TASK: Transcribe the listing that follows in full, omitting pictures.
** Opening DATA FOR REVIEW block **
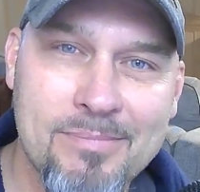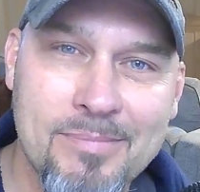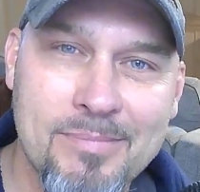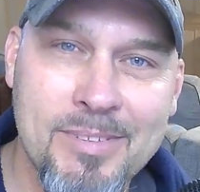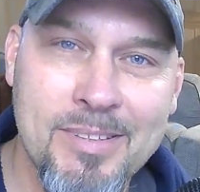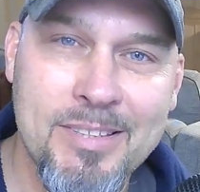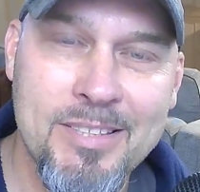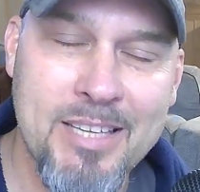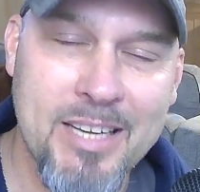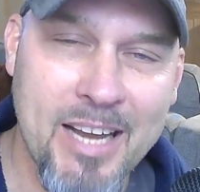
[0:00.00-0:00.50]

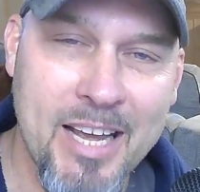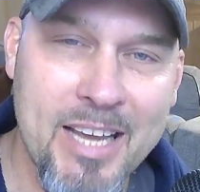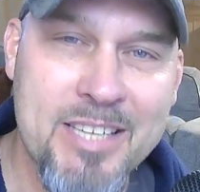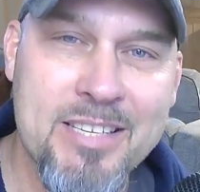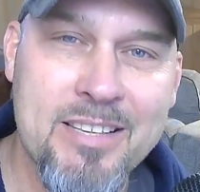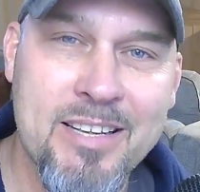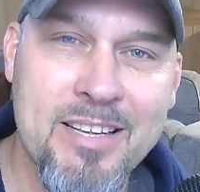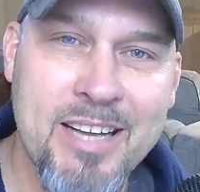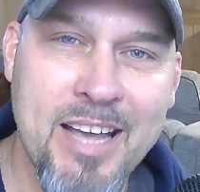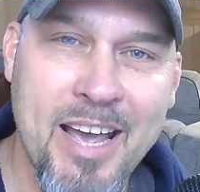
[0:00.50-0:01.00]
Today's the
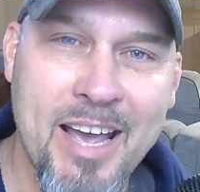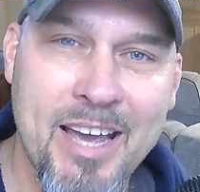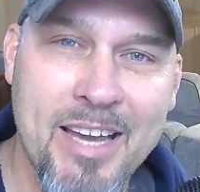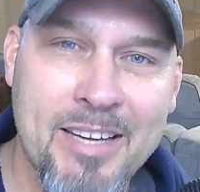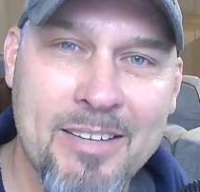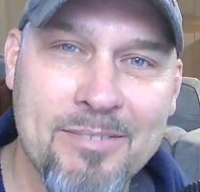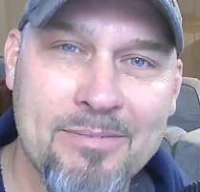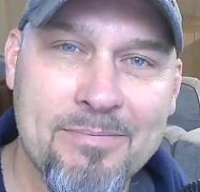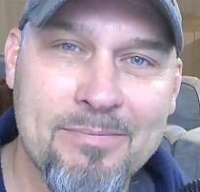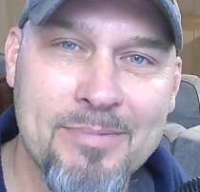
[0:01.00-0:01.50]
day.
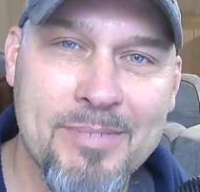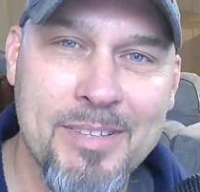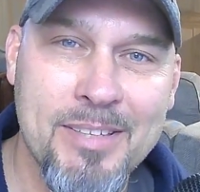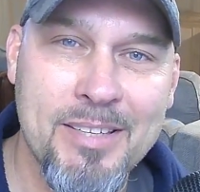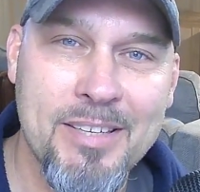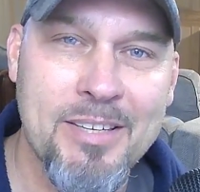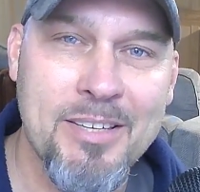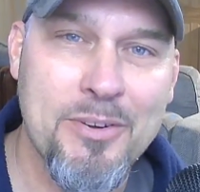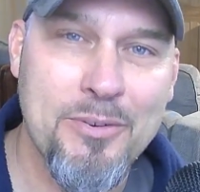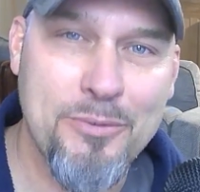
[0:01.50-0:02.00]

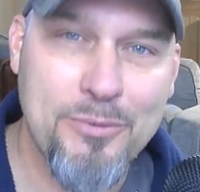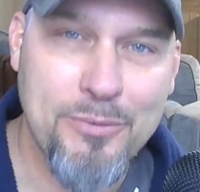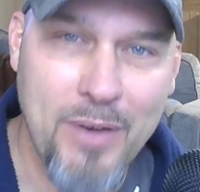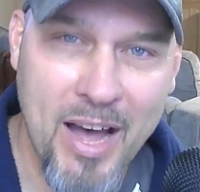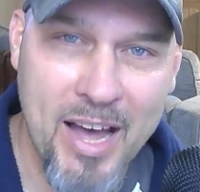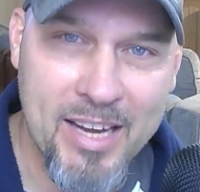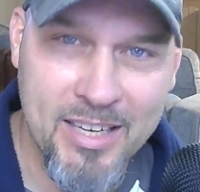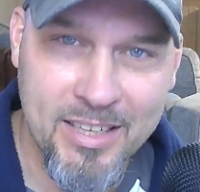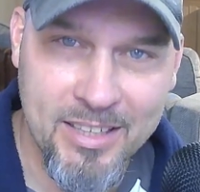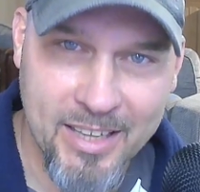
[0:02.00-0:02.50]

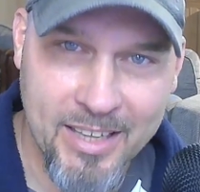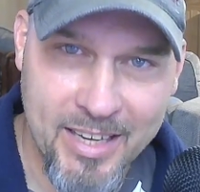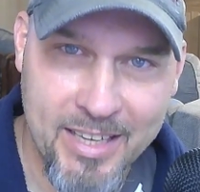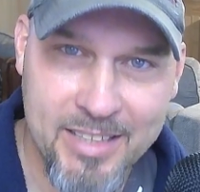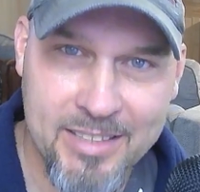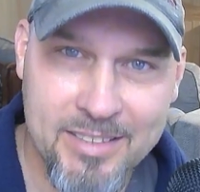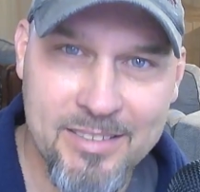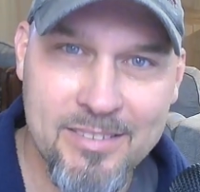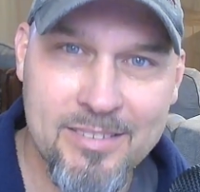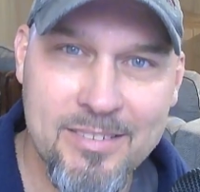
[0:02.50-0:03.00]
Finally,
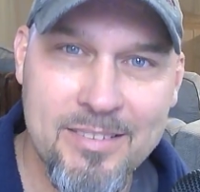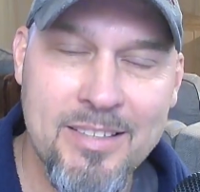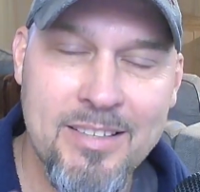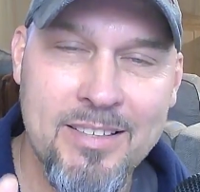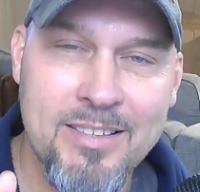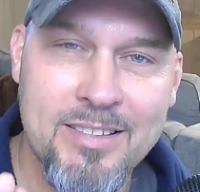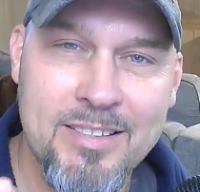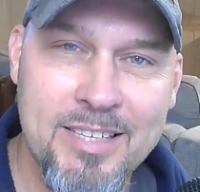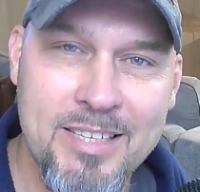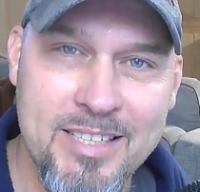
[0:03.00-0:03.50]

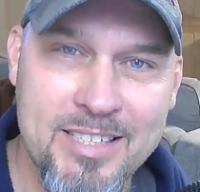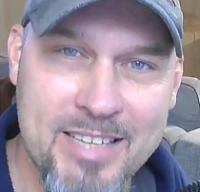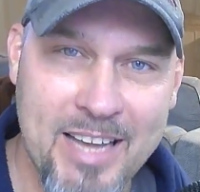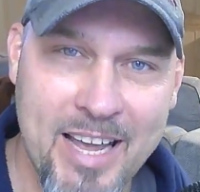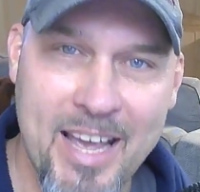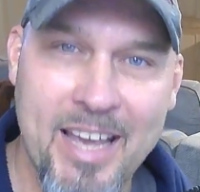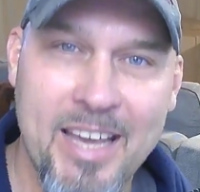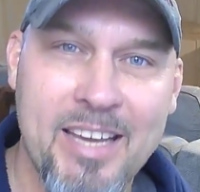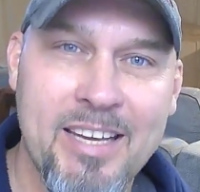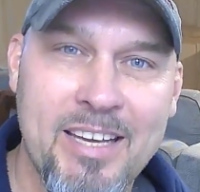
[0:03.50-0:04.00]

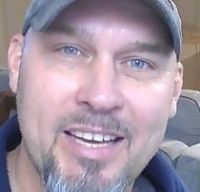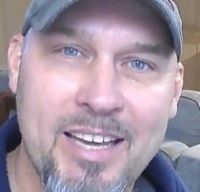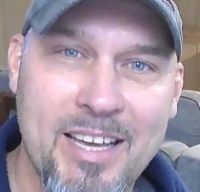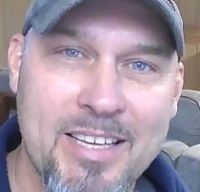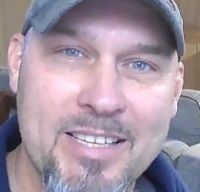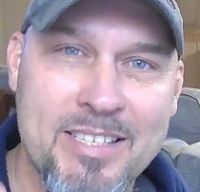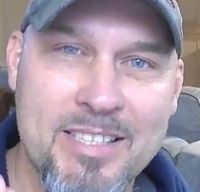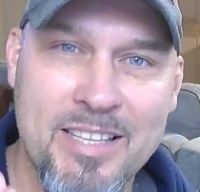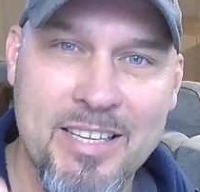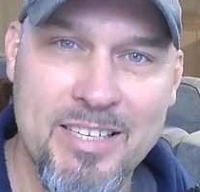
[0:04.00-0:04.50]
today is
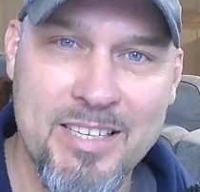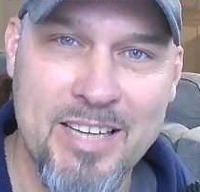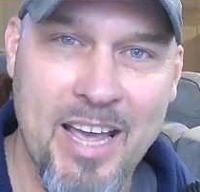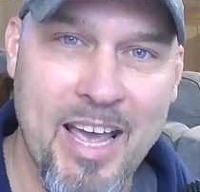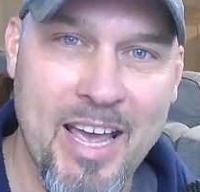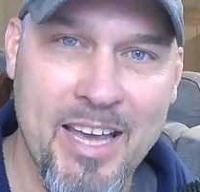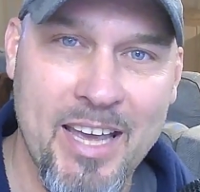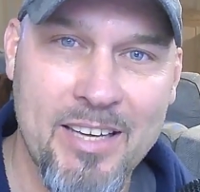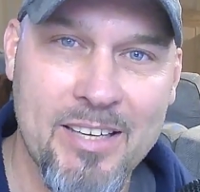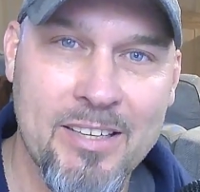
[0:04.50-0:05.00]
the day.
** Closing DATA FOR REVIEW block **
ANSWER TO THIS TASK:
[0:00.00-0:00.50]

[0:00.50-0:01.00]
Today's the
[0:01.00-0:01.50]
day.
[0:01.50-0:02.00]

[0:02.00-0:02.50]

[0:02.50-0:03.00]
Finally,
[0:03.00-0:03.50]

[0:03.50-0:04.00]

[0:04.00-0:04.50]
today is
[0:04.50-0:05.00]
the day.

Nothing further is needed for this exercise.